Somewhere is the world at this very moment a man is waking up to find that his wife has left him after many years of marriage. At first he will not be able to wrap his mind around this news. Another husband is waking up with feelings of overwhelming grief over the recent death of his wife. Both men will stagger to the breakfast table and eat without paying attention to what they are doing. One tortures himself with questions and self-recrimination while the other just tries to make it through the day without weeping. Both men know that in other parts of the world children are dying of hunger and innocent civilians are being blown to pieces in wars. But they are eating their own bowls of pain and the loss they feel is genuine and worthy of our empathy.

Writer and director Edward Burns (The Groomsmen) has creatively and compassionately fashioned an engaging drama about two men who are thrown together by circumstances beyond their control. Jack (Edward Burns) is an out-of-work detective who lives in New York City. He is still mourning the death of his wife, and it shows in his hangdog physical demeanor and his aversion to being in the presence of couples in public places. A concerned friend gives him a client from upstate New York whose wife mysteriously disappeared six months ago. Abe (David Krumholtz) is a baseball coach who loves his job and has played the role of a Good Samaritan to a troubled young boy on the team.

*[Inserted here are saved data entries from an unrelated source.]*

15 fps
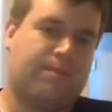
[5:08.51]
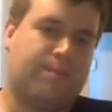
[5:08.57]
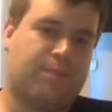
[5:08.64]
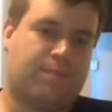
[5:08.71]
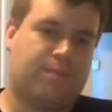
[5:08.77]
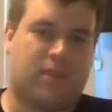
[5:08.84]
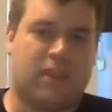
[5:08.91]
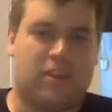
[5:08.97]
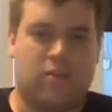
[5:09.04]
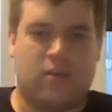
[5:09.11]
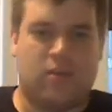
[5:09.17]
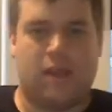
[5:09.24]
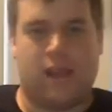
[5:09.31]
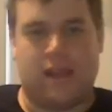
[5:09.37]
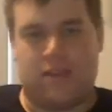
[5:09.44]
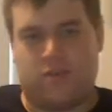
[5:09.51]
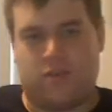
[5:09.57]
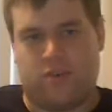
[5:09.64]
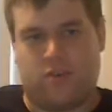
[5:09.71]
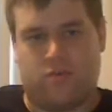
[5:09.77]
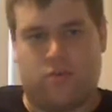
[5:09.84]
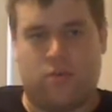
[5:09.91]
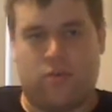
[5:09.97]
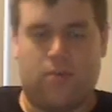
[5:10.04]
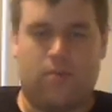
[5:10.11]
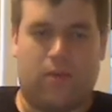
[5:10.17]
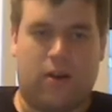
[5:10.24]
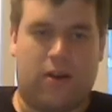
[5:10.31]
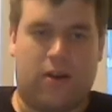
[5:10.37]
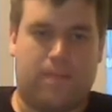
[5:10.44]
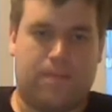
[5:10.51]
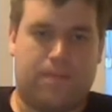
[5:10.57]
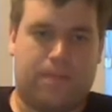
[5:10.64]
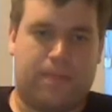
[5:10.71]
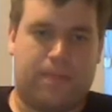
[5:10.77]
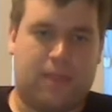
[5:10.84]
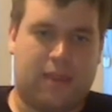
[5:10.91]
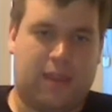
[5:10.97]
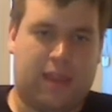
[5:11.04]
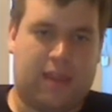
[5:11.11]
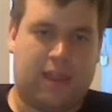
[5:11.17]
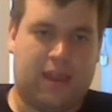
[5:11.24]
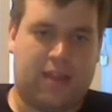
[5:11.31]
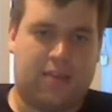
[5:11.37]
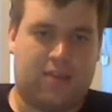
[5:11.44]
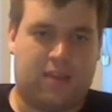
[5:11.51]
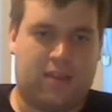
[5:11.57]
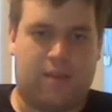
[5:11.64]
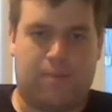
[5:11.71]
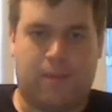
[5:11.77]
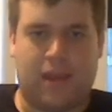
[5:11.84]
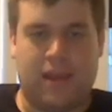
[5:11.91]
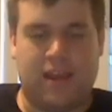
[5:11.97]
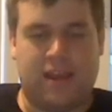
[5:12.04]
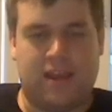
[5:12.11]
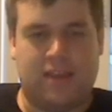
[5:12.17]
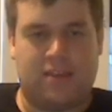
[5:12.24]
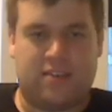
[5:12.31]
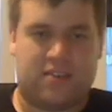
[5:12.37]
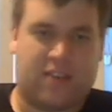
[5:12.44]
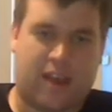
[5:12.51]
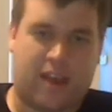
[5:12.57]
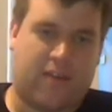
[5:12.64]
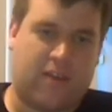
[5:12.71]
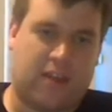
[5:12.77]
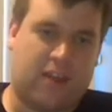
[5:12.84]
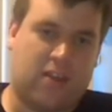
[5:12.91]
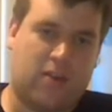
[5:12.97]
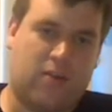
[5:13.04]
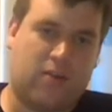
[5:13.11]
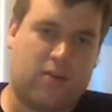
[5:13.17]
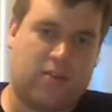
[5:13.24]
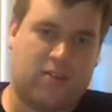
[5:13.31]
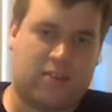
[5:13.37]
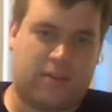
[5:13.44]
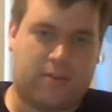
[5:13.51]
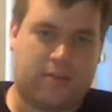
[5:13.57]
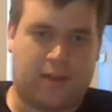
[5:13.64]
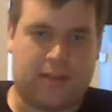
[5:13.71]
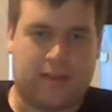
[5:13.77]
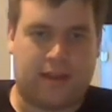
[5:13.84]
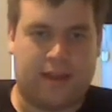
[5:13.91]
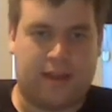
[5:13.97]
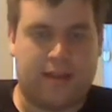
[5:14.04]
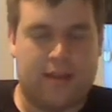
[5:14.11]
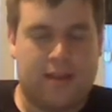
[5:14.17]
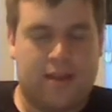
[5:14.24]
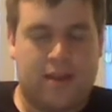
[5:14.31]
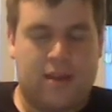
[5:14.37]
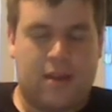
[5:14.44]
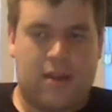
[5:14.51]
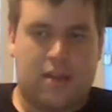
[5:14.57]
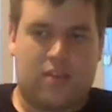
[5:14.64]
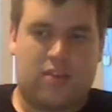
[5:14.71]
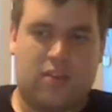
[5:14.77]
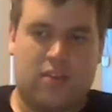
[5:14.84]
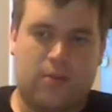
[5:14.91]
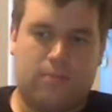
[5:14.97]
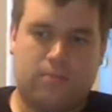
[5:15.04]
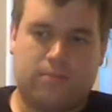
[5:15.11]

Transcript: but then you enter his room where he has Penny scaring you and stuff like that. SoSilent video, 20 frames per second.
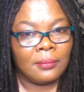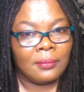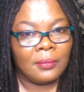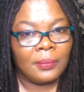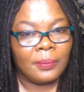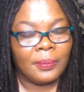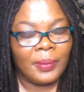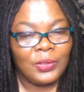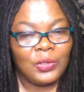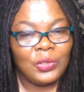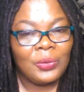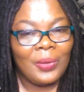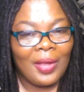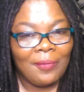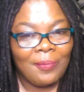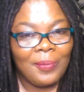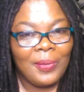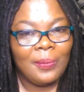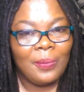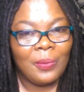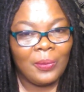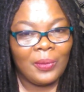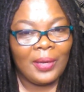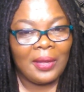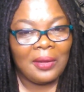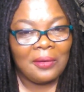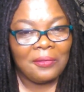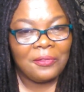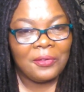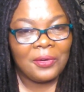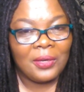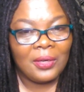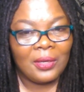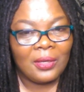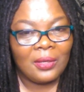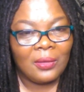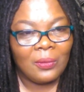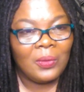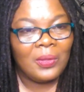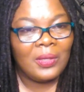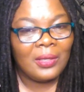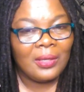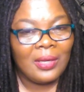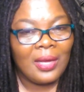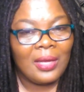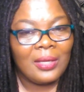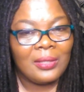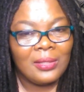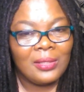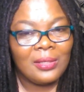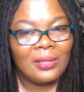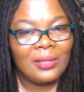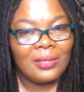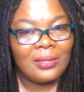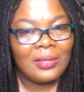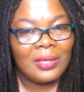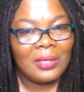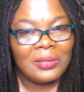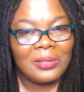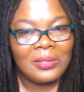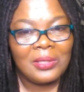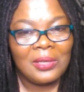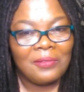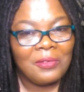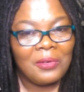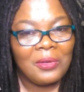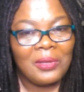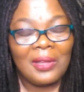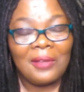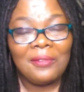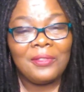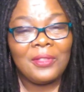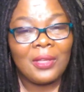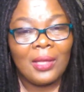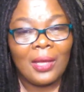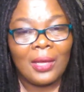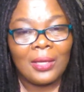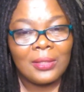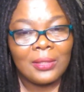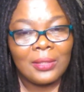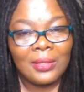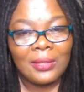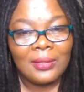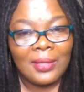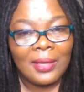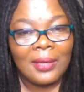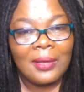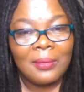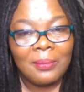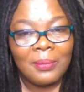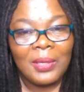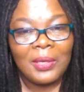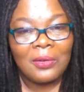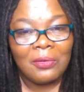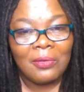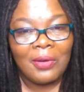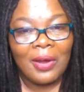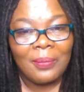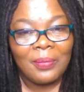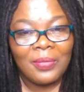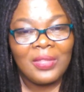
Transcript: But you have people in Africa on the continent that's never left the continent that commit crime.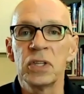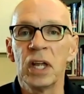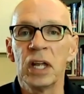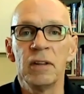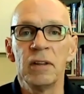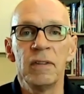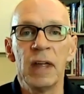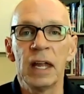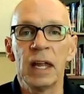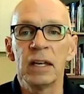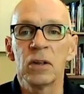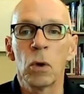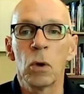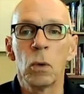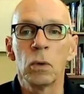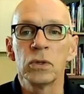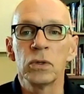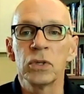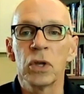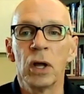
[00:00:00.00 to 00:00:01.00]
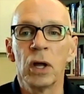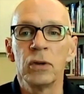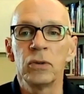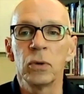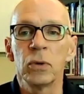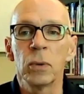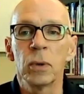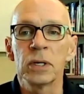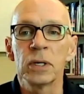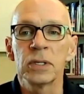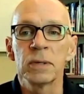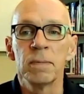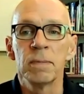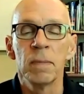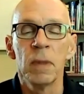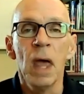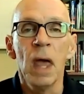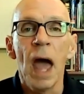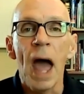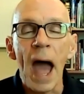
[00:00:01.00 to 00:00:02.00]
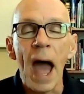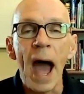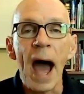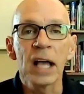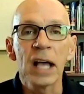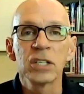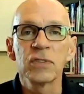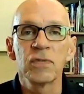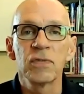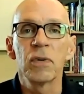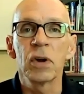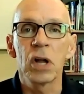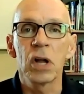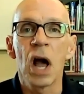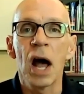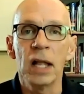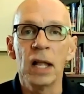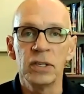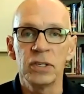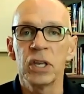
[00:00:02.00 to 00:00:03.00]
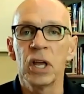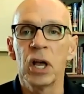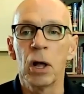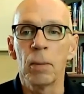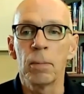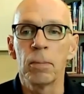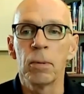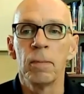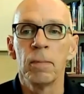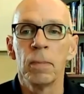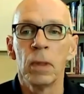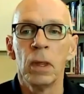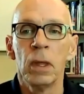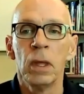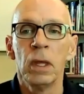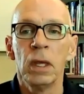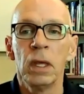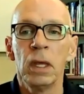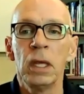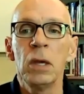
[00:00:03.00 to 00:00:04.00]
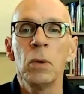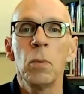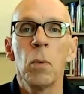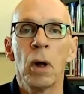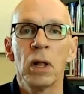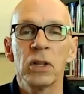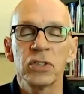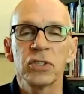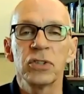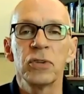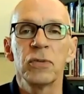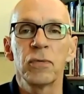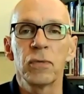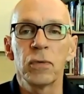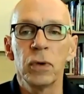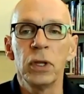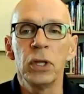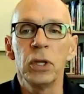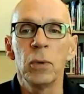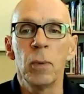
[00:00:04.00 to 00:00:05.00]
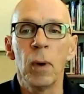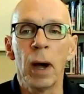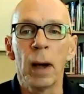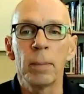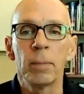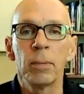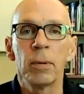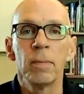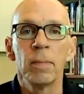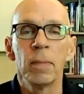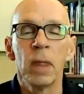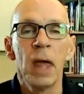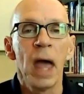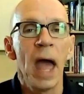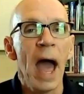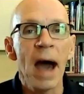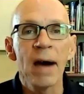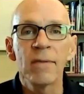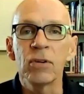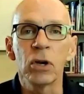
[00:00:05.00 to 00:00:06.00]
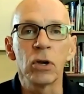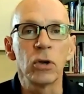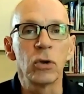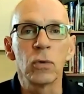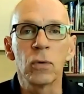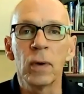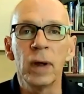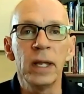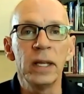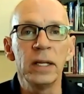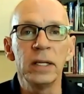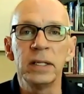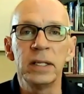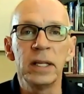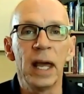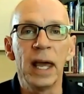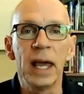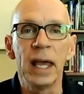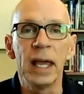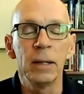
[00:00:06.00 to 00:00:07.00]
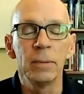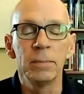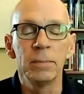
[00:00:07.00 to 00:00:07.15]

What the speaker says: that holds on to us? Ask for God's help. He wants to free you up. Have a great day.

The two men are as different as night and day. Jack is moody and very critical of the America's political leaders and, like his father before him, has a special place in his heart for small businessmen and entrepreneurs who spit in the face of the rich and the powerful. He secretly envies those who have a lot of money and spends far too much time lamenting his poverty.

Abe, on the other hand, says that he eats, drinks, and sleeps baseball. He is a very happy man except for Kitty, the love of his life, walking out on him. He is determined to find her and convince her to come home. Both Jack and Abe are unable to let go; they are attached to the past and frightened of the future.

Jack and Abe become friends as they walk the streets of New York looking for clues that will lead to Kitty. They have a picture of her seated around a table with a rock star called Ron Stewart. Abe, when he is on his own at a bar, meets a drunk lady who makes advances toward him. He also spends a pleasant evening at Jack's place with his super who turns out to be a baseball fan and a desperately lonely young man. It's almost as if Abe's loneliness attracts other lonely souls. Jack has his own demons to bear, evident when he visits his wife's grave and when he has sex with a pretty woman who lives across the hall from him.

There are millions of stories that could have been made about lost and lonely individuals. The inspiration for Looking for Kitty came when Burns was watching Midnight Cowboy, one of his favorite films. Thank goodness he acted upon the impulse to create a character- driven film about the complicated dynamics of suffering and loss in the lives of two men. In Unattended Sorrow, Steven Levine writes: "Nothing is more natural than grief, no emotion more common to our daily experience. It's an innate response to loss in a world where everything is impermanent. We don't know what to do with our pain, and we never have. We have been told to bury our feelings, to keep a stiff upper lip, to 'get over it and get on with our lives' as though loss were not an inevitable part of life. As a result, our sorrow goes unattended and manifests itself in many unexpected ways."

In many surprising ways, Jack and Abe turn out to be good medicine for each other. Thanks to the top-drawer performances by David Krumholtz and Edward Burns, this extraordinary drama is also good medicine for us. It enables us to walk a mile in the shoes of two men who learn through their encounters to let go of the past and to take some tentative steps into a brand new future.